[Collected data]

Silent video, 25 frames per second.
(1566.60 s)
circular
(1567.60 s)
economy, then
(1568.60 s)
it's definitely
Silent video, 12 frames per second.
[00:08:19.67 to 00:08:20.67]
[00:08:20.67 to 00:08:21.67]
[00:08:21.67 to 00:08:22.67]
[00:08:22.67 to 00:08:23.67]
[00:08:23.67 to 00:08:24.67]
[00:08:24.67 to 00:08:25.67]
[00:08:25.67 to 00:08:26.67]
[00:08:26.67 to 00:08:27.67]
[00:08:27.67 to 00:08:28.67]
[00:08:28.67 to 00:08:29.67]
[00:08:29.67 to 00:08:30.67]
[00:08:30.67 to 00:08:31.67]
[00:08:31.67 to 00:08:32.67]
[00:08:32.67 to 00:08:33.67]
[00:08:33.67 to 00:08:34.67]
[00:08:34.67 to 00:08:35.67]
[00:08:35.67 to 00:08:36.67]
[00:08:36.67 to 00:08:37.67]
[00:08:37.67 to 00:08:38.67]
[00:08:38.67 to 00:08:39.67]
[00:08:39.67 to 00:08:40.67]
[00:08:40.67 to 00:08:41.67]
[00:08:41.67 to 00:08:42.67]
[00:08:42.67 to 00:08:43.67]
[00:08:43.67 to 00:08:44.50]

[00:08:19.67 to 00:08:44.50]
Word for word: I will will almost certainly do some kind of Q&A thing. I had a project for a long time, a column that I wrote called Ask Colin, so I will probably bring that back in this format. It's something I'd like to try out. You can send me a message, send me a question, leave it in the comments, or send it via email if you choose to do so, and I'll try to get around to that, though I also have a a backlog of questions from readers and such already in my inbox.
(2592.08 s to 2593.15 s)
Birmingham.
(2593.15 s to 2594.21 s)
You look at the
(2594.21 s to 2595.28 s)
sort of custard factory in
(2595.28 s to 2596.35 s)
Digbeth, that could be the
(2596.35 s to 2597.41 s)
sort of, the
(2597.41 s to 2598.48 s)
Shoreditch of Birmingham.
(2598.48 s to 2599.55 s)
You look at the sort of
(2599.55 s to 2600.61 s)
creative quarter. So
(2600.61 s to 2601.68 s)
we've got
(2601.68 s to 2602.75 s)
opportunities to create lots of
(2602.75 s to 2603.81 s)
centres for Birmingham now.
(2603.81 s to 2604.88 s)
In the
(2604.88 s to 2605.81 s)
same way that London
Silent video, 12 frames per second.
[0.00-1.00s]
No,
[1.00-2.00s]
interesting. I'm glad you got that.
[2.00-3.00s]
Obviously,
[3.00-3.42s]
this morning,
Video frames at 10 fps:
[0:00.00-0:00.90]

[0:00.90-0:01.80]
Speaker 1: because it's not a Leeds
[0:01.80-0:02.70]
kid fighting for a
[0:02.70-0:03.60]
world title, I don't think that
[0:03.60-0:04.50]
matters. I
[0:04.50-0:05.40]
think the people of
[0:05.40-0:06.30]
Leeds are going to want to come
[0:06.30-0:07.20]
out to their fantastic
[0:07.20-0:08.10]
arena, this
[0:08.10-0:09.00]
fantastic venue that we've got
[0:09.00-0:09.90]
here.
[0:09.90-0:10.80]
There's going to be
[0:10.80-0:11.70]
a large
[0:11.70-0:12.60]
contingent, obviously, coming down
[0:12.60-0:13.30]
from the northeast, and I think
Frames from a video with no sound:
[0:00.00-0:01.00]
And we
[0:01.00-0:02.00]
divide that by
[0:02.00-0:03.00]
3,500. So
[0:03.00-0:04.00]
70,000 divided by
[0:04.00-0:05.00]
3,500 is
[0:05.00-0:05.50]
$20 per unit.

Required work »
Each record needs to be duplicated exactly.

Answer section »
Silent video, 25 frames per second.
(1566.60 s)
circular
(1567.60 s)
economy, then
(1568.60 s)
it's definitely
Silent video, 12 frames per second.
[00:08:19.67 to 00:08:20.67]
[00:08:20.67 to 00:08:21.67]
[00:08:21.67 to 00:08:22.67]
[00:08:22.67 to 00:08:23.67]
[00:08:23.67 to 00:08:24.67]
[00:08:24.67 to 00:08:25.67]
[00:08:25.67 to 00:08:26.67]
[00:08:26.67 to 00:08:27.67]
[00:08:27.67 to 00:08:28.67]
[00:08:28.67 to 00:08:29.67]
[00:08:29.67 to 00:08:30.67]
[00:08:30.67 to 00:08:31.67]
[00:08:31.67 to 00:08:32.67]
[00:08:32.67 to 00:08:33.67]
[00:08:33.67 to 00:08:34.67]
[00:08:34.67 to 00:08:35.67]
[00:08:35.67 to 00:08:36.67]
[00:08:36.67 to 00:08:37.67]
[00:08:37.67 to 00:08:38.67]
[00:08:38.67 to 00:08:39.67]
[00:08:39.67 to 00:08:40.67]
[00:08:40.67 to 00:08:41.67]
[00:08:41.67 to 00:08:42.67]
[00:08:42.67 to 00:08:43.67]
[00:08:43.67 to 00:08:44.50]

[00:08:19.67 to 00:08:44.50]
Word for word: I will will almost certainly do some kind of Q&A thing. I had a project for a long time, a column that I wrote called Ask Colin, so I will probably bring that back in this format. It's something I'd like to try out. You can send me a message, send me a question, leave it in the comments, or send it via email if you choose to do so, and I'll try to get around to that, though I also have a a backlog of questions from readers and such already in my inbox.
(2592.08 s to 2593.15 s)
Birmingham.
(2593.15 s to 2594.21 s)
You look at the
(2594.21 s to 2595.28 s)
sort of custard factory in
(2595.28 s to 2596.35 s)
Digbeth, that could be the
(2596.35 s to 2597.41 s)
sort of, the
(2597.41 s to 2598.48 s)
Shoreditch of Birmingham.
(2598.48 s to 2599.55 s)
You look at the sort of
(2599.55 s to 2600.61 s)
creative quarter. So
(2600.61 s to 2601.68 s)
we've got
(2601.68 s to 2602.75 s)
opportunities to create lots of
(2602.75 s to 2603.81 s)
centres for Birmingham now.
(2603.81 s to 2604.88 s)
In the
(2604.88 s to 2605.81 s)
same way that London
Silent video, 12 frames per second.
[0.00-1.00s]
No,
[1.00-2.00s]
interesting. I'm glad you got that.
[2.00-3.00s]
Obviously,
[3.00-3.42s]
this morning,
Video frames at 10 fps:
[0:00.00-0:00.90]

[0:00.90-0:01.80]
Speaker 1: because it's not a Leeds
[0:01.80-0:02.70]
kid fighting for a
[0:02.70-0:03.60]
world title, I don't think that
[0:03.60-0:04.50]
matters. I
[0:04.50-0:05.40]
think the people of
[0:05.40-0:06.30]
Leeds are going to want to come
[0:06.30-0:07.20]
out to their fantastic
[0:07.20-0:08.10]
arena, this
[0:08.10-0:09.00]
fantastic venue that we've got
[0:09.00-0:09.90]
here.
[0:09.90-0:10.80]
There's going to be
[0:10.80-0:11.70]
a large
[0:11.70-0:12.60]
contingent, obviously, coming down
[0:12.60-0:13.30]
from the northeast, and I think
Frames from a video with no sound:
[0:00.00-0:01.00]
And we
[0:01.00-0:02.00]
divide that by
[0:02.00-0:03.00]
3,500. So
[0:03.00-0:04.00]
70,000 divided by
[0:04.00-0:05.00]
3,500 is
[0:05.00-0:05.50]
$20 per unit.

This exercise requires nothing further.